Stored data
----

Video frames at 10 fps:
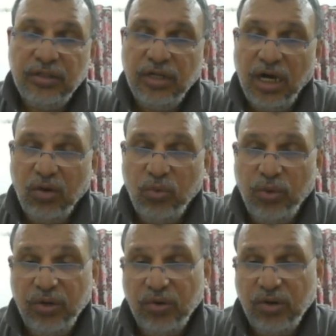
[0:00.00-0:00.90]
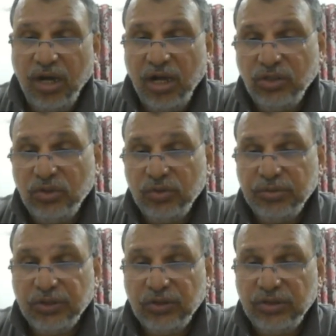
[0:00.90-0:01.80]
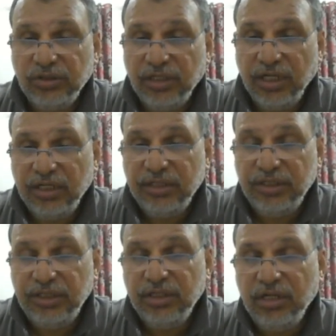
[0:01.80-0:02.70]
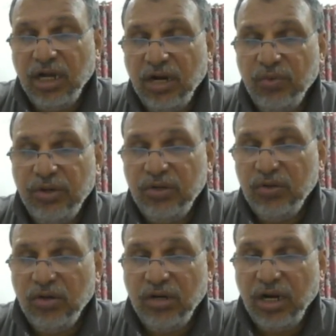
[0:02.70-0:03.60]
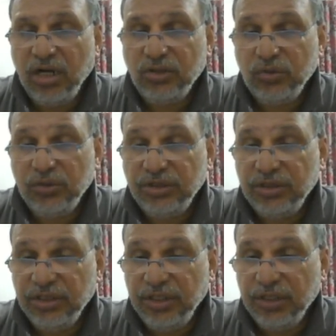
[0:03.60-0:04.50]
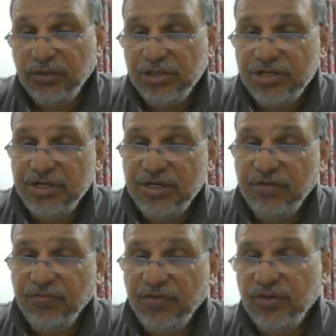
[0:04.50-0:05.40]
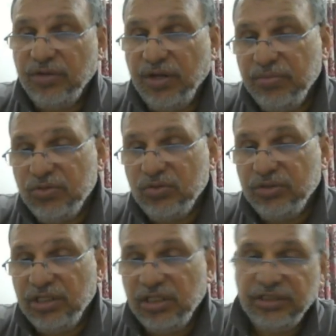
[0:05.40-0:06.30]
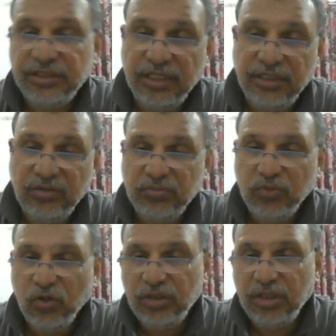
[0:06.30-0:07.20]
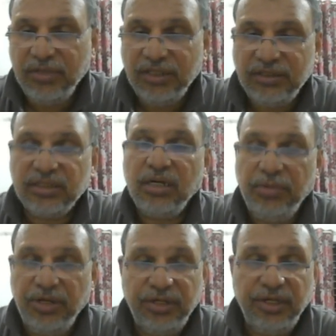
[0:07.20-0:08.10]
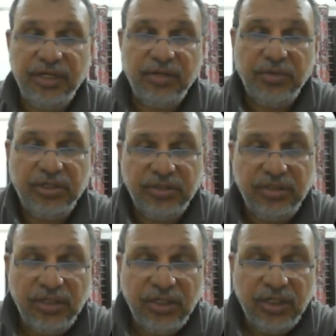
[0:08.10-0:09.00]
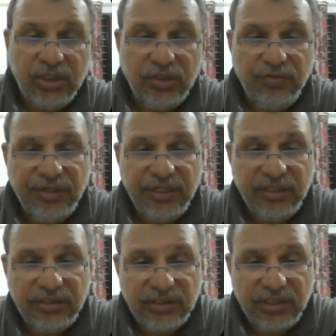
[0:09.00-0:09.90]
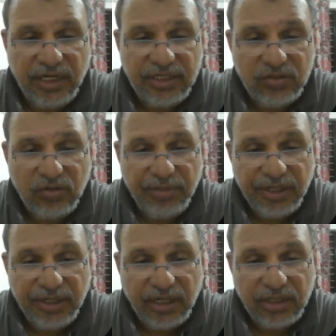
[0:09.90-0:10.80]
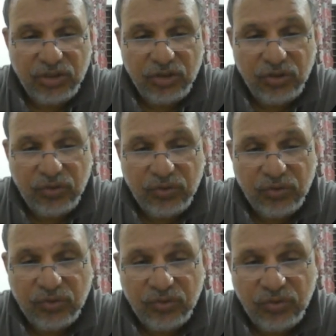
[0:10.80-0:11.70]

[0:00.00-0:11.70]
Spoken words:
R1 or R2, because neither R1 nor R2 is in the equation, and M1 and M2 tells that both the masses come in the equation. So we can just write omega 2.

----

## What the task asks
Omit the pictures, then give every record back exactly as it stands.

## Answer section
Video frames at 10 fps:
[0:00.00-0:00.90]
[0:00.90-0:01.80]
[0:01.80-0:02.70]
[0:02.70-0:03.60]
[0:03.60-0:04.50]
[0:04.50-0:05.40]
[0:05.40-0:06.30]
[0:06.30-0:07.20]
[0:07.20-0:08.10]
[0:08.10-0:09.00]
[0:09.00-0:09.90]
[0:09.90-0:10.80]
[0:10.80-0:11.70]

[0:00.00-0:11.70]
Spoken words:
R1 or R2, because neither R1 nor R2 is in the equation, and M1 and M2 tells that both the masses come in the equation. So we can just write omega 2.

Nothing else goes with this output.